(Beginning of EXTRACTED INFORMATION)
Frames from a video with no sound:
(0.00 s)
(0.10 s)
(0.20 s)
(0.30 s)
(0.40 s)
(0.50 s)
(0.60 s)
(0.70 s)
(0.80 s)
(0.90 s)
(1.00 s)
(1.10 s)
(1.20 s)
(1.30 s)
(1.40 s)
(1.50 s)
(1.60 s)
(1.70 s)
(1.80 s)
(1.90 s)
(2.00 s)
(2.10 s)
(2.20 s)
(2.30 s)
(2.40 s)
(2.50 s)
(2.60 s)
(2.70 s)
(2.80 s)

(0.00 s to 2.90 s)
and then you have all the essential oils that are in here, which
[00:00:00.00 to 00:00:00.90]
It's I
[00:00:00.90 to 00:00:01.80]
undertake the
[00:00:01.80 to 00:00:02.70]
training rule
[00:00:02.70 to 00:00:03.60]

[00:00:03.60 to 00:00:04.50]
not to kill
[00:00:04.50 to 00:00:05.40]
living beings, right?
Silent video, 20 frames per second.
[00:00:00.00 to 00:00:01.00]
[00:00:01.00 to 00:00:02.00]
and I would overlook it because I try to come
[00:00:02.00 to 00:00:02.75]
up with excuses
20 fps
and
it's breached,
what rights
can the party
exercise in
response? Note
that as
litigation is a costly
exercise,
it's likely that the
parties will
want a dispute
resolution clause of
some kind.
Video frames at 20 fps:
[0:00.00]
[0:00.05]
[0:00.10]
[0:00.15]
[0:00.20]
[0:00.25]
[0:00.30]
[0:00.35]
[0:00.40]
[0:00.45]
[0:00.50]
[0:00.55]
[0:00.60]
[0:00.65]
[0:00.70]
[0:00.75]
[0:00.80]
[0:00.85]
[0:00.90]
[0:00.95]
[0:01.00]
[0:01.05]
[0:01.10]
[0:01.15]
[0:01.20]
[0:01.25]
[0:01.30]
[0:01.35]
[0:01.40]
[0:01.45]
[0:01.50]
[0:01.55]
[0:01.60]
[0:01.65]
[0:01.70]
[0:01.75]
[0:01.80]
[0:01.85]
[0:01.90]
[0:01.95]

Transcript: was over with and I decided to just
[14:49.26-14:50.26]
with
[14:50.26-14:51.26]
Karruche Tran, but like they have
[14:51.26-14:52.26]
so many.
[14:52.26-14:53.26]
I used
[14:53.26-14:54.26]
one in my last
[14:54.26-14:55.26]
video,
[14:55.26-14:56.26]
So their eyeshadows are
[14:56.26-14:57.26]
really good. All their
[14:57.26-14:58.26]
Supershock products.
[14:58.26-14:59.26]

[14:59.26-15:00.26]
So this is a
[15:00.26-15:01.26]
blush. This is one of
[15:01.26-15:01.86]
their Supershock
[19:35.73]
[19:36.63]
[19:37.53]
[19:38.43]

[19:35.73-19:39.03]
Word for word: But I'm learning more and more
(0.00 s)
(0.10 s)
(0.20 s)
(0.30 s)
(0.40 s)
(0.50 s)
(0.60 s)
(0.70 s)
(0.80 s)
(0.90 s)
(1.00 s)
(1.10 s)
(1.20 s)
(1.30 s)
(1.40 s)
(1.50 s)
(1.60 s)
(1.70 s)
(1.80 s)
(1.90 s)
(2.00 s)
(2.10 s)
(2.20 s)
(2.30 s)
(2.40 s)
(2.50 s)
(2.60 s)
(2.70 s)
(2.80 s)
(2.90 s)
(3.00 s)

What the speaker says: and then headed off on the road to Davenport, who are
(End of EXTRACTED INFORMATION)
> [PROBLEM STATEMENT]: Copy all the entries exactly.

> [TASK RESPONSE]:
Frames from a video with no sound:
(0.00 s)
(0.10 s)
(0.20 s)
(0.30 s)
(0.40 s)
(0.50 s)
(0.60 s)
(0.70 s)
(0.80 s)
(0.90 s)
(1.00 s)
(1.10 s)
(1.20 s)
(1.30 s)
(1.40 s)
(1.50 s)
(1.60 s)
(1.70 s)
(1.80 s)
(1.90 s)
(2.00 s)
(2.10 s)
(2.20 s)
(2.30 s)
(2.40 s)
(2.50 s)
(2.60 s)
(2.70 s)
(2.80 s)

(0.00 s to 2.90 s)
and then you have all the essential oils that are in here, which
[00:00:00.00 to 00:00:00.90]
It's I
[00:00:00.90 to 00:00:01.80]
undertake the
[00:00:01.80 to 00:00:02.70]
training rule
[00:00:02.70 to 00:00:03.60]

[00:00:03.60 to 00:00:04.50]
not to kill
[00:00:04.50 to 00:00:05.40]
living beings, right?
Silent video, 20 frames per second.
[00:00:00.00 to 00:00:01.00]
[00:00:01.00 to 00:00:02.00]
and I would overlook it because I try to come
[00:00:02.00 to 00:00:02.75]
up with excuses
20 fps
and
it's breached,
what rights
can the party
exercise in
response? Note
that as
litigation is a costly
exercise,
it's likely that the
parties will
want a dispute
resolution clause of
some kind.
Video frames at 20 fps:
[0:00.00]
[0:00.05]
[0:00.10]
[0:00.15]
[0:00.20]
[0:00.25]
[0:00.30]
[0:00.35]
[0:00.40]
[0:00.45]
[0:00.50]
[0:00.55]
[0:00.60]
[0:00.65]
[0:00.70]
[0:00.75]
[0:00.80]
[0:00.85]
[0:00.90]
[0:00.95]
[0:01.00]
[0:01.05]
[0:01.10]
[0:01.15]
[0:01.20]
[0:01.25]
[0:01.30]
[0:01.35]
[0:01.40]
[0:01.45]
[0:01.50]
[0:01.55]
[0:01.60]
[0:01.65]
[0:01.70]
[0:01.75]
[0:01.80]
[0:01.85]
[0:01.90]
[0:01.95]

Transcript: was over with and I decided to just
[14:49.26-14:50.26]
with
[14:50.26-14:51.26]
Karruche Tran, but like they have
[14:51.26-14:52.26]
so many.
[14:52.26-14:53.26]
I used
[14:53.26-14:54.26]
one in my last
[14:54.26-14:55.26]
video,
[14:55.26-14:56.26]
So their eyeshadows are
[14:56.26-14:57.26]
really good. All their
[14:57.26-14:58.26]
Supershock products.
[14:58.26-14:59.26]

[14:59.26-15:00.26]
So this is a
[15:00.26-15:01.26]
blush. This is one of
[15:01.26-15:01.86]
their Supershock
[19:35.73]
[19:36.63]
[19:37.53]
[19:38.43]

[19:35.73-19:39.03]
Word for word: But I'm learning more and more
(0.00 s)
(0.10 s)
(0.20 s)
(0.30 s)
(0.40 s)
(0.50 s)
(0.60 s)
(0.70 s)
(0.80 s)
(0.90 s)
(1.00 s)
(1.10 s)
(1.20 s)
(1.30 s)
(1.40 s)
(1.50 s)
(1.60 s)
(1.70 s)
(1.80 s)
(1.90 s)
(2.00 s)
(2.10 s)
(2.20 s)
(2.30 s)
(2.40 s)
(2.50 s)
(2.60 s)
(2.70 s)
(2.80 s)
(2.90 s)
(3.00 s)

What the speaker says: and then headed off on the road to Davenport, who are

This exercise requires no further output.